Work to complete – Restate the data exactly, with nothing altered.

--------------------

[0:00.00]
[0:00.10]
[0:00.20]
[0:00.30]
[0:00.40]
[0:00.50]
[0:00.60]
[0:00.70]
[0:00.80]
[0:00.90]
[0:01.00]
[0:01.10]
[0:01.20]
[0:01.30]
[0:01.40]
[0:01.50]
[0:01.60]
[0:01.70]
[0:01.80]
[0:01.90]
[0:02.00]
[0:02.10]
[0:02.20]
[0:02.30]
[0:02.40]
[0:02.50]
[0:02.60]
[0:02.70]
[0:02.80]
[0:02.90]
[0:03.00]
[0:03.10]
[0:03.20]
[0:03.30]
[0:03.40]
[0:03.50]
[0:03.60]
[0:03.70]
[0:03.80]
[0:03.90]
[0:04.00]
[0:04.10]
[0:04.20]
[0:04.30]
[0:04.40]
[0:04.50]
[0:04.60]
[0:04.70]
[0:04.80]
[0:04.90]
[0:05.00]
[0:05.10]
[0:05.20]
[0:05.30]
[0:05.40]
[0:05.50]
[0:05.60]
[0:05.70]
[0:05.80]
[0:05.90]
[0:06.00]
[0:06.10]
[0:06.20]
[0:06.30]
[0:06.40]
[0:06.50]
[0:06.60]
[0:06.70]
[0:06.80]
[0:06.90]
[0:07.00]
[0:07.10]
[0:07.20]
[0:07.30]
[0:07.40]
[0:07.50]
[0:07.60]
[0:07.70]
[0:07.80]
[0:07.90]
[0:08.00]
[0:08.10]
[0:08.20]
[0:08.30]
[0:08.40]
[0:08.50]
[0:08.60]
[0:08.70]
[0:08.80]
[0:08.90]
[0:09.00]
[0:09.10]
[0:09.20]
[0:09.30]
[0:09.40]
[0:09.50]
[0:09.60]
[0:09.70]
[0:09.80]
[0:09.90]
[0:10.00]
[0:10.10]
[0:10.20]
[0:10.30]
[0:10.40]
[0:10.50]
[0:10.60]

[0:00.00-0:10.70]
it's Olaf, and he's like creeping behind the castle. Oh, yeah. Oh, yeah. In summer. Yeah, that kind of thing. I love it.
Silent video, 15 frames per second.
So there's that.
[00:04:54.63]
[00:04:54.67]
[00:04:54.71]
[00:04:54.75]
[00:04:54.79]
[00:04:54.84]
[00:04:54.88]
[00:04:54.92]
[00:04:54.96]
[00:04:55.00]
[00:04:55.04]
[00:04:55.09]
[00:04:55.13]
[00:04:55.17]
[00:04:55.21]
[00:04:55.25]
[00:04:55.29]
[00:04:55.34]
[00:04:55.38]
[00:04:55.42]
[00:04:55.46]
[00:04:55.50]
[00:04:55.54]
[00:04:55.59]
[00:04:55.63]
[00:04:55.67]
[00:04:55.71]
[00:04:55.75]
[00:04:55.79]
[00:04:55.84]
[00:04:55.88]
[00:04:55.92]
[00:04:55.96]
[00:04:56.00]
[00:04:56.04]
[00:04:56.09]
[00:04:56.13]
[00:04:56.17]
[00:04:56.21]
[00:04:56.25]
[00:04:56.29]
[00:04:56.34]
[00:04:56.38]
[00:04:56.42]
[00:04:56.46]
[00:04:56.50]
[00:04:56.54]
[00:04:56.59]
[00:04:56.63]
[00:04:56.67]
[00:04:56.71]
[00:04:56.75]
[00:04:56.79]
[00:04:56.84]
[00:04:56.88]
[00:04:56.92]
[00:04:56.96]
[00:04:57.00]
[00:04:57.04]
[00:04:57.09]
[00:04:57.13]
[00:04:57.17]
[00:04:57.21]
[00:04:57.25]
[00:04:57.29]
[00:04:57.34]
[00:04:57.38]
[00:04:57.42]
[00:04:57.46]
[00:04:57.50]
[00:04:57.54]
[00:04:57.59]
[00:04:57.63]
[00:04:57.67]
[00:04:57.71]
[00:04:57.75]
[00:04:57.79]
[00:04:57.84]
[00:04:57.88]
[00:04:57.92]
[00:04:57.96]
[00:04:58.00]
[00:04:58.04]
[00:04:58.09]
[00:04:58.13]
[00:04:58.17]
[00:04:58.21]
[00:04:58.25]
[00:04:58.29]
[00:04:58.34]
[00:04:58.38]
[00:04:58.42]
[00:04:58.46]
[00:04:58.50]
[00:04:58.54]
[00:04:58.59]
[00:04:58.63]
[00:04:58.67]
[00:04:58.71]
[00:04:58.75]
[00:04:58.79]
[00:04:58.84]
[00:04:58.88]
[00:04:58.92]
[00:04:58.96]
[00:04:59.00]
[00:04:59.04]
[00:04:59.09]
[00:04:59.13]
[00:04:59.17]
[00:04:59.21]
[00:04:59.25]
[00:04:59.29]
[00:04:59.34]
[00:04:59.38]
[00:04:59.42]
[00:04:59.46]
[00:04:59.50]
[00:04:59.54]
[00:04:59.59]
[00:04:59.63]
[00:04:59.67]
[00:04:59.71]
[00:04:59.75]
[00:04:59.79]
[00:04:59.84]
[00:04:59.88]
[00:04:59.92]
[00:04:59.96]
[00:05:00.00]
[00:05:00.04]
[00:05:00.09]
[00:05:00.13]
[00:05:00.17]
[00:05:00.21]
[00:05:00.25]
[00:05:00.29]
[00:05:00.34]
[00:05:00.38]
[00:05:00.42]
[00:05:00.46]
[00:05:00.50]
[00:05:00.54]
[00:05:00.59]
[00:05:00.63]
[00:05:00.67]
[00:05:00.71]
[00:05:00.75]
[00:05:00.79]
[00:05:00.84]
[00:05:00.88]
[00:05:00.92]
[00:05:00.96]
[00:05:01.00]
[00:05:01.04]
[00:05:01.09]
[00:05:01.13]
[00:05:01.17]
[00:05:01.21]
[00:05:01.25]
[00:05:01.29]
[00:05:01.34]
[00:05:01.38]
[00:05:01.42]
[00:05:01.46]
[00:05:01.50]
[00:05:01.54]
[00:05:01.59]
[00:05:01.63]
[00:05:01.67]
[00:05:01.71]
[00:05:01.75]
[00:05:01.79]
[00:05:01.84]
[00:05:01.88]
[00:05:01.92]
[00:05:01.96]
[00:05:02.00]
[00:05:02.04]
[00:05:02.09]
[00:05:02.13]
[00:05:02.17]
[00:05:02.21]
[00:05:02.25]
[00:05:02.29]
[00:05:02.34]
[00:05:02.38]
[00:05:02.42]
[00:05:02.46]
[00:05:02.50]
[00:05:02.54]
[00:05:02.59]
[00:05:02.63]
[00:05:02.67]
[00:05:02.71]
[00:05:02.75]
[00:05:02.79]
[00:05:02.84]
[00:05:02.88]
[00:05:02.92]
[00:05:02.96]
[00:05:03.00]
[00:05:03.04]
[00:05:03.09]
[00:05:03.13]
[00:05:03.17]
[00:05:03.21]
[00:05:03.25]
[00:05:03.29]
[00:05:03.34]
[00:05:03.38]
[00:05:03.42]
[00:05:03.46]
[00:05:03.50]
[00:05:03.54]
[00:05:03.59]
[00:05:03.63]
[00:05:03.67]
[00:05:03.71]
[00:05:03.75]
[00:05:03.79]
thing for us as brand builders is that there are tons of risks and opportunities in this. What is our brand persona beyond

--------------------

Written response –
[0:00.00]
[0:00.10]
[0:00.20]
[0:00.30]
[0:00.40]
[0:00.50]
[0:00.60]
[0:00.70]
[0:00.80]
[0:00.90]
[0:01.00]
[0:01.10]
[0:01.20]
[0:01.30]
[0:01.40]
[0:01.50]
[0:01.60]
[0:01.70]
[0:01.80]
[0:01.90]
[0:02.00]
[0:02.10]
[0:02.20]
[0:02.30]
[0:02.40]
[0:02.50]
[0:02.60]
[0:02.70]
[0:02.80]
[0:02.90]
[0:03.00]
[0:03.10]
[0:03.20]
[0:03.30]
[0:03.40]
[0:03.50]
[0:03.60]
[0:03.70]
[0:03.80]
[0:03.90]
[0:04.00]
[0:04.10]
[0:04.20]
[0:04.30]
[0:04.40]
[0:04.50]
[0:04.60]
[0:04.70]
[0:04.80]
[0:04.90]
[0:05.00]
[0:05.10]
[0:05.20]
[0:05.30]
[0:05.40]
[0:05.50]
[0:05.60]
[0:05.70]
[0:05.80]
[0:05.90]
[0:06.00]
[0:06.10]
[0:06.20]
[0:06.30]
[0:06.40]
[0:06.50]
[0:06.60]
[0:06.70]
[0:06.80]
[0:06.90]
[0:07.00]
[0:07.10]
[0:07.20]
[0:07.30]
[0:07.40]
[0:07.50]
[0:07.60]
[0:07.70]
[0:07.80]
[0:07.90]
[0:08.00]
[0:08.10]
[0:08.20]
[0:08.30]
[0:08.40]
[0:08.50]
[0:08.60]
[0:08.70]
[0:08.80]
[0:08.90]
[0:09.00]
[0:09.10]
[0:09.20]
[0:09.30]
[0:09.40]
[0:09.50]
[0:09.60]
[0:09.70]
[0:09.80]
[0:09.90]
[0:10.00]
[0:10.10]
[0:10.20]
[0:10.30]
[0:10.40]
[0:10.50]
[0:10.60]

[0:00.00-0:10.70]
it's Olaf, and he's like creeping behind the castle. Oh, yeah. Oh, yeah. In summer. Yeah, that kind of thing. I love it.
Silent video, 15 frames per second.
So there's that.
[00:04:54.63]
[00:04:54.67]
[00:04:54.71]
[00:04:54.75]
[00:04:54.79]
[00:04:54.84]
[00:04:54.88]
[00:04:54.92]
[00:04:54.96]
[00:04:55.00]
[00:04:55.04]
[00:04:55.09]
[00:04:55.13]
[00:04:55.17]
[00:04:55.21]
[00:04:55.25]
[00:04:55.29]
[00:04:55.34]
[00:04:55.38]
[00:04:55.42]
[00:04:55.46]
[00:04:55.50]
[00:04:55.54]
[00:04:55.59]
[00:04:55.63]
[00:04:55.67]
[00:04:55.71]
[00:04:55.75]
[00:04:55.79]
[00:04:55.84]
[00:04:55.88]
[00:04:55.92]
[00:04:55.96]
[00:04:56.00]
[00:04:56.04]
[00:04:56.09]
[00:04:56.13]
[00:04:56.17]
[00:04:56.21]
[00:04:56.25]
[00:04:56.29]
[00:04:56.34]
[00:04:56.38]
[00:04:56.42]
[00:04:56.46]
[00:04:56.50]
[00:04:56.54]
[00:04:56.59]
[00:04:56.63]
[00:04:56.67]
[00:04:56.71]
[00:04:56.75]
[00:04:56.79]
[00:04:56.84]
[00:04:56.88]
[00:04:56.92]
[00:04:56.96]
[00:04:57.00]
[00:04:57.04]
[00:04:57.09]
[00:04:57.13]
[00:04:57.17]
[00:04:57.21]
[00:04:57.25]
[00:04:57.29]
[00:04:57.34]
[00:04:57.38]
[00:04:57.42]
[00:04:57.46]
[00:04:57.50]
[00:04:57.54]
[00:04:57.59]
[00:04:57.63]
[00:04:57.67]
[00:04:57.71]
[00:04:57.75]
[00:04:57.79]
[00:04:57.84]
[00:04:57.88]
[00:04:57.92]
[00:04:57.96]
[00:04:58.00]
[00:04:58.04]
[00:04:58.09]
[00:04:58.13]
[00:04:58.17]
[00:04:58.21]
[00:04:58.25]
[00:04:58.29]
[00:04:58.34]
[00:04:58.38]
[00:04:58.42]
[00:04:58.46]
[00:04:58.50]
[00:04:58.54]
[00:04:58.59]
[00:04:58.63]
[00:04:58.67]
[00:04:58.71]
[00:04:58.75]
[00:04:58.79]
[00:04:58.84]
[00:04:58.88]
[00:04:58.92]
[00:04:58.96]
[00:04:59.00]
[00:04:59.04]
[00:04:59.09]
[00:04:59.13]
[00:04:59.17]
[00:04:59.21]
[00:04:59.25]
[00:04:59.29]
[00:04:59.34]
[00:04:59.38]
[00:04:59.42]
[00:04:59.46]
[00:04:59.50]
[00:04:59.54]
[00:04:59.59]
[00:04:59.63]
[00:04:59.67]
[00:04:59.71]
[00:04:59.75]
[00:04:59.79]
[00:04:59.84]
[00:04:59.88]
[00:04:59.92]
[00:04:59.96]
[00:05:00.00]
[00:05:00.04]
[00:05:00.09]
[00:05:00.13]
[00:05:00.17]
[00:05:00.21]
[00:05:00.25]
[00:05:00.29]
[00:05:00.34]
[00:05:00.38]
[00:05:00.42]
[00:05:00.46]
[00:05:00.50]
[00:05:00.54]
[00:05:00.59]
[00:05:00.63]
[00:05:00.67]
[00:05:00.71]
[00:05:00.75]
[00:05:00.79]
[00:05:00.84]
[00:05:00.88]
[00:05:00.92]
[00:05:00.96]
[00:05:01.00]
[00:05:01.04]
[00:05:01.09]
[00:05:01.13]
[00:05:01.17]
[00:05:01.21]
[00:05:01.25]
[00:05:01.29]
[00:05:01.34]
[00:05:01.38]
[00:05:01.42]
[00:05:01.46]
[00:05:01.50]
[00:05:01.54]
[00:05:01.59]
[00:05:01.63]
[00:05:01.67]
[00:05:01.71]
[00:05:01.75]
[00:05:01.79]
[00:05:01.84]
[00:05:01.88]
[00:05:01.92]
[00:05:01.96]
[00:05:02.00]
[00:05:02.04]
[00:05:02.09]
[00:05:02.13]
[00:05:02.17]
[00:05:02.21]
[00:05:02.25]
[00:05:02.29]
[00:05:02.34]
[00:05:02.38]
[00:05:02.42]
[00:05:02.46]
[00:05:02.50]
[00:05:02.54]
[00:05:02.59]
[00:05:02.63]
[00:05:02.67]
[00:05:02.71]
[00:05:02.75]
[00:05:02.79]
[00:05:02.84]
[00:05:02.88]
[00:05:02.92]
[00:05:02.96]
[00:05:03.00]
[00:05:03.04]
[00:05:03.09]
[00:05:03.13]
[00:05:03.17]
[00:05:03.21]
[00:05:03.25]
[00:05:03.29]
[00:05:03.34]
[00:05:03.38]
[00:05:03.42]
[00:05:03.46]
[00:05:03.50]
[00:05:03.54]
[00:05:03.59]
[00:05:03.63]
[00:05:03.67]
[00:05:03.71]
[00:05:03.75]
[00:05:03.79]
thing for us as brand builders is that there are tons of risks and opportunities in this. What is our brand persona beyond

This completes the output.